I am going to have to try to rein in some of my enthusiasm for Egypt as I don't wish to be responsible for boring any passer by to death, but Tuesday meant the Temple of Luxor (Bizarrely in view of its enormous size also known as the Small Temple: It is all comparative of course.) and the Temple of Karnak. These temples had been lost during the passage of time under the drifting sand, and quite forgotten, though it does seem rather beyond the normal bounds of carelessness to mislay a temple containing 136 columns, like the ones in the picture, in just one chamber alone.
Homes and mosques were built on top of where the Temple of Luxor lay buried.
It took something like a hundred years to remove the sands back in the 19th Century, but what must it have been like for those who were uncovering these amazing structures?
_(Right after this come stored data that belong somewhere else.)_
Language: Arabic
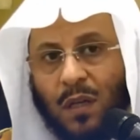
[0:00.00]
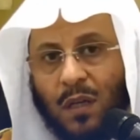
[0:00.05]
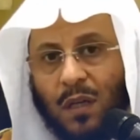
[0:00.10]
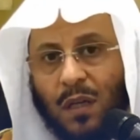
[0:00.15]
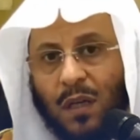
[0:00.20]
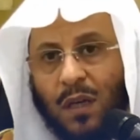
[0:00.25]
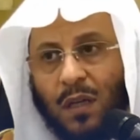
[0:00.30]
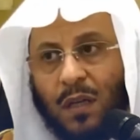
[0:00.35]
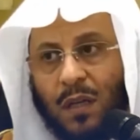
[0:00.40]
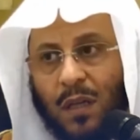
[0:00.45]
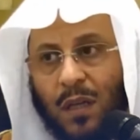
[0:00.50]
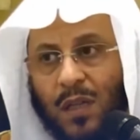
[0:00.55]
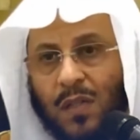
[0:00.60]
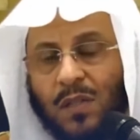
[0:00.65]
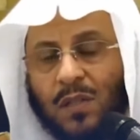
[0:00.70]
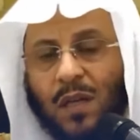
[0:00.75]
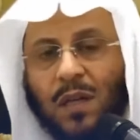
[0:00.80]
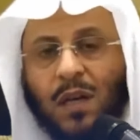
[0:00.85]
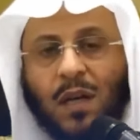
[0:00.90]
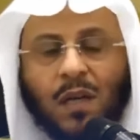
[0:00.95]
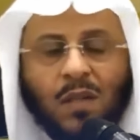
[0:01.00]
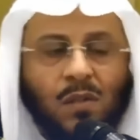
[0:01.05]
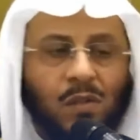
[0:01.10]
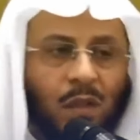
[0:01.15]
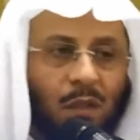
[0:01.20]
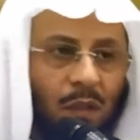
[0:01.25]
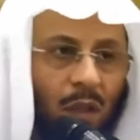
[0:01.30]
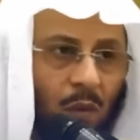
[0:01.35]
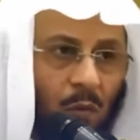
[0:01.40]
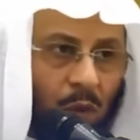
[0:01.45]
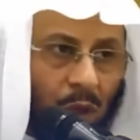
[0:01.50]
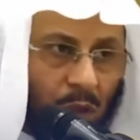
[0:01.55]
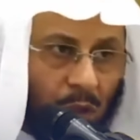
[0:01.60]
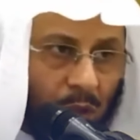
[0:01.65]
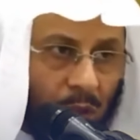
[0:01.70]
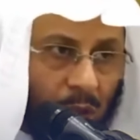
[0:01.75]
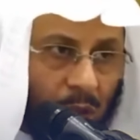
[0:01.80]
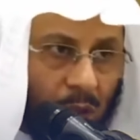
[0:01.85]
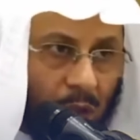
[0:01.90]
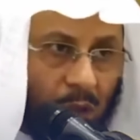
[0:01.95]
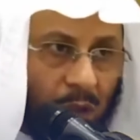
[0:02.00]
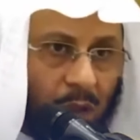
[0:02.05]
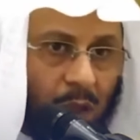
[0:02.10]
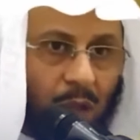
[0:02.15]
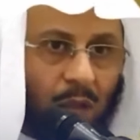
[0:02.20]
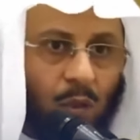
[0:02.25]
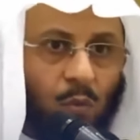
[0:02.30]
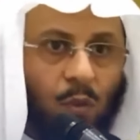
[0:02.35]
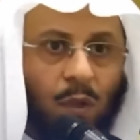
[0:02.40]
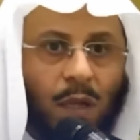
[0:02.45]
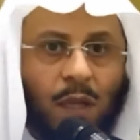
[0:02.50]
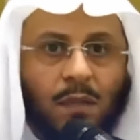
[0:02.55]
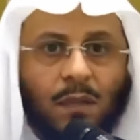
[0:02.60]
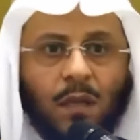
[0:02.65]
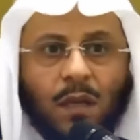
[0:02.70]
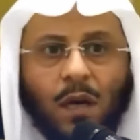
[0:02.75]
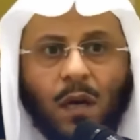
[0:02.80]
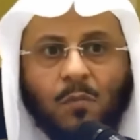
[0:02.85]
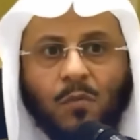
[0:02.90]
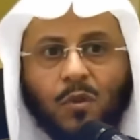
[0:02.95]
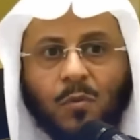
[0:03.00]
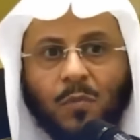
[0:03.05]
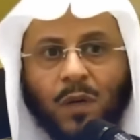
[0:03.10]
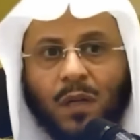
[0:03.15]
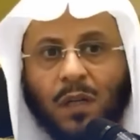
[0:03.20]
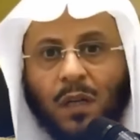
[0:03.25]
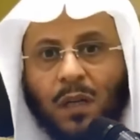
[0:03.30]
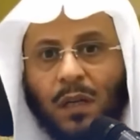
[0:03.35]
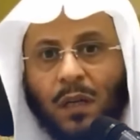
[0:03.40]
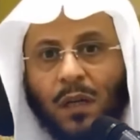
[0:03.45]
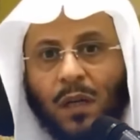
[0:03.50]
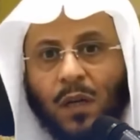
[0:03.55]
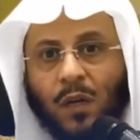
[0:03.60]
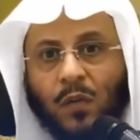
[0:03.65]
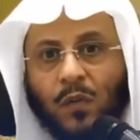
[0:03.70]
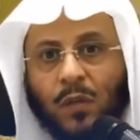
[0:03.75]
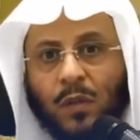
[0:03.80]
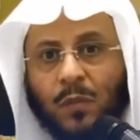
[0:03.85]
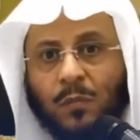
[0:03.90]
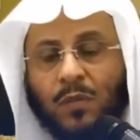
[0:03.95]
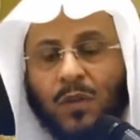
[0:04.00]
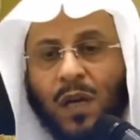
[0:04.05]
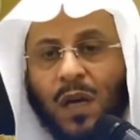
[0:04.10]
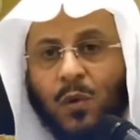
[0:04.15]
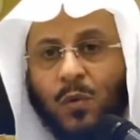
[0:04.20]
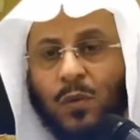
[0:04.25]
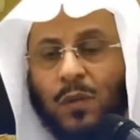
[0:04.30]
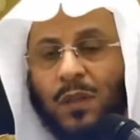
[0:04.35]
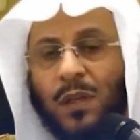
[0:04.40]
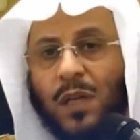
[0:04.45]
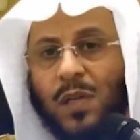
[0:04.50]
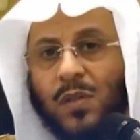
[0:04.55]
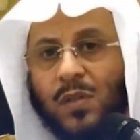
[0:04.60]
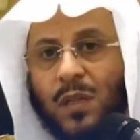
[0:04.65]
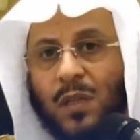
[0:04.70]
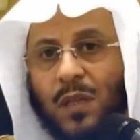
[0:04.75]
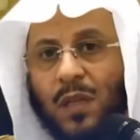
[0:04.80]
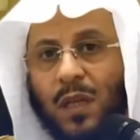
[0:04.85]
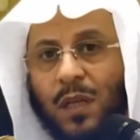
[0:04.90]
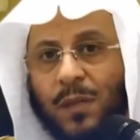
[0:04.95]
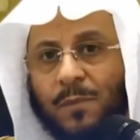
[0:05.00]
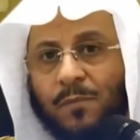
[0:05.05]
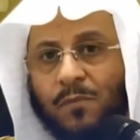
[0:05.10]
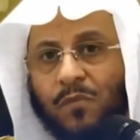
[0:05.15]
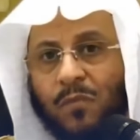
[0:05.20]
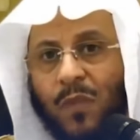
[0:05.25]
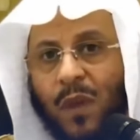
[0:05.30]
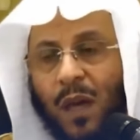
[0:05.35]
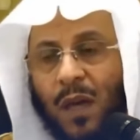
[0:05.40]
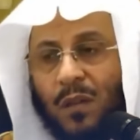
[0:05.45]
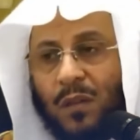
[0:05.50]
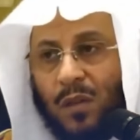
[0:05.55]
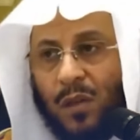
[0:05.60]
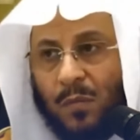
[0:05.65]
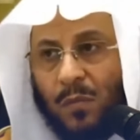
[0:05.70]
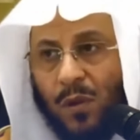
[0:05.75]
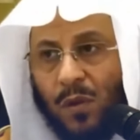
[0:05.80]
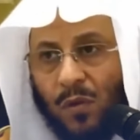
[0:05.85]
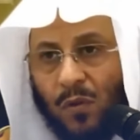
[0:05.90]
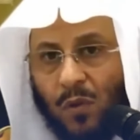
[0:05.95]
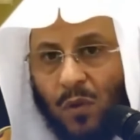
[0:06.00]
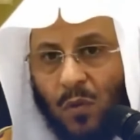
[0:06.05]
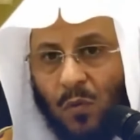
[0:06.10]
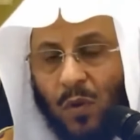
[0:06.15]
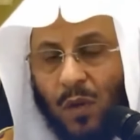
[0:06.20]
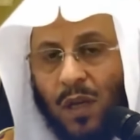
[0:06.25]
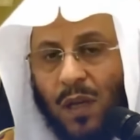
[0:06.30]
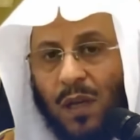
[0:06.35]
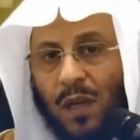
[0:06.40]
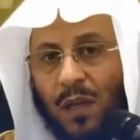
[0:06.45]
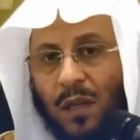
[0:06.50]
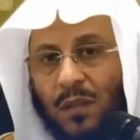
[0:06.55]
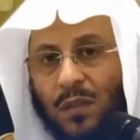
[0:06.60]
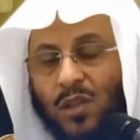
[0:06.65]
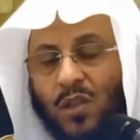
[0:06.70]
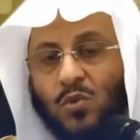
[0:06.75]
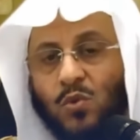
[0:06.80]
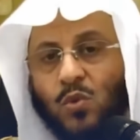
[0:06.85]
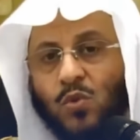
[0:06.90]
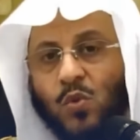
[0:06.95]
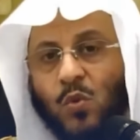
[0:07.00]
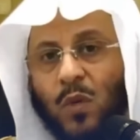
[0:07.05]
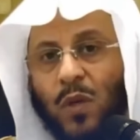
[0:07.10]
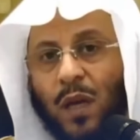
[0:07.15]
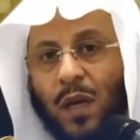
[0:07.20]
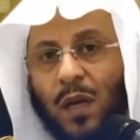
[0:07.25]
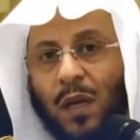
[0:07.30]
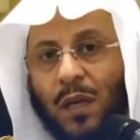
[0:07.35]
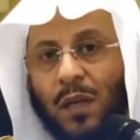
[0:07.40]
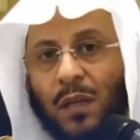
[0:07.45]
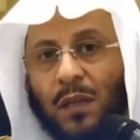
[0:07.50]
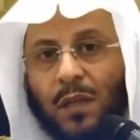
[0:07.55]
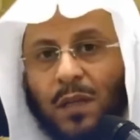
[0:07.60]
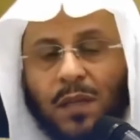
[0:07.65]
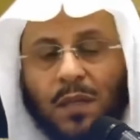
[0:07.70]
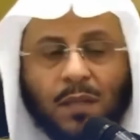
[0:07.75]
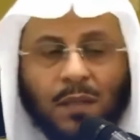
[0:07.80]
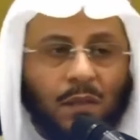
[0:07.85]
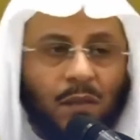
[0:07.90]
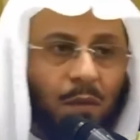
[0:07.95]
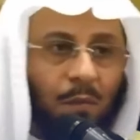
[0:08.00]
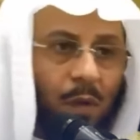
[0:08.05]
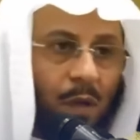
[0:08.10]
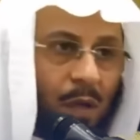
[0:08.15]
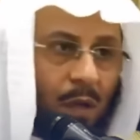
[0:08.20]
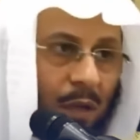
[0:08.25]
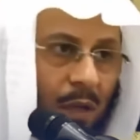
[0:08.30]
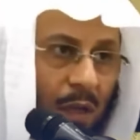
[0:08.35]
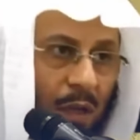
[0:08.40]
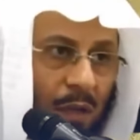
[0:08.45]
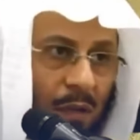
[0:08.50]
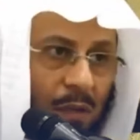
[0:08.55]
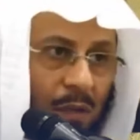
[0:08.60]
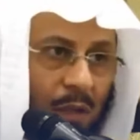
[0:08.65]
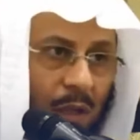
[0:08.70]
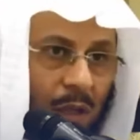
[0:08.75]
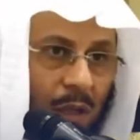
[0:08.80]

لأهل غزة خاصة وأن يعني ولاة الأمر بارك الله فيهم دعوا الناس إلى التبرع ولا يجوز لأحد أن يتبرع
The authorities at Luxor are currently working to restore the ancient sites to resemble how they must have looked at the time they were constructed. Unfortunately this does mean that people are forcibly relocated to homes elsewhere. There is evidence all over the area of demolished houses. It is still better than Cairo though where there are so many dilapidated buildings the place looks like a war zone. It is difficult to say this without sounding crass, but the poverty we saw out there couldn't fail to make one feel very uncomfortable as we passed it by either in our air conditioned coaches, or on our luxury cruiser. One morning we went to a Temple in a horsedrawn cart. I honestly did not think our poor horse was going to make it back to our boat without pegging it. I found myself obsessing about the condition of the horse as it struggled along, being constantly whipped by its callous owner up a hill in blazing heat, but then I caught a glimpse of a mother and child. Enough to say I had got my priorities wrong with my concern for the horse.